Murdo Girl…The rhythm of life..the past went so fast.

I was going through some pictures yesterday and ran across this one of my mother and some friends. I don’t remember seeing it, before. I have tons of photographs and I go through them constantly for the blog, so I don’t know how I could have missed it. I wish I had a dollar for every hour I have spent looking at pictures. I love them.

Judging from Mom’s hair and clothes, (notice the corsage), I think it must have been taken in the early forties. My parents were married in Rapid City in February of 1942 and Dad was inducted into the army in June of 1942. He didn’t go overseas until 9/20/1944. Mom lived in California for part of the time Dad was overseas and it looks like she was at some sort of show. If you look closely, you can see performers on a stage in the background. I don’t have any idea who the two people with her are. Dad was either overseas, or taking the picture. This is another reason why people should write on the back of any printed picture. I want to know if I’m guessing correctly, and now there is no one to ask. I doubt my brother will know, but if he does, he’ll let me know when he reads the blog.
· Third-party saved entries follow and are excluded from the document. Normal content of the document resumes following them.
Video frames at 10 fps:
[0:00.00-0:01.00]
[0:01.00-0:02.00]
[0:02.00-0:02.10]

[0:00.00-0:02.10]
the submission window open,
Regardless, this photograph has survived as many as 80 years. Many of our family photos were destroyed when a storage unit Gus and Mom rented flooded. Gus retrieved the little wooden box that we stored pictures in for years and gave it to me. I have lived in five states. Thankfully, I’ve had houses with attics. The boxes of pictures sometimes weren’t opened for years. This has to be a record for anything I have managed to hang on to.
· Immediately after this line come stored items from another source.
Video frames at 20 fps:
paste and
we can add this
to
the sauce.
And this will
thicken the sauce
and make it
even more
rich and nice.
When I look at this picture, I see a beautiful young woman with great expectations. She must have been in her early twenties with her whole life ahead of her. A small town girl weaving her threads of life through the unknown realities of wartime. Those years had to be both exciting and terrifying. It’s hard to think about all of the young couples who had to put off family life and careers during their time in the service. My brother, Billy, was born in July of 1944. Dad was there when he was born, but didn’t see him again until he came back from overseas January 4th of 1946. Billy was 17 months old.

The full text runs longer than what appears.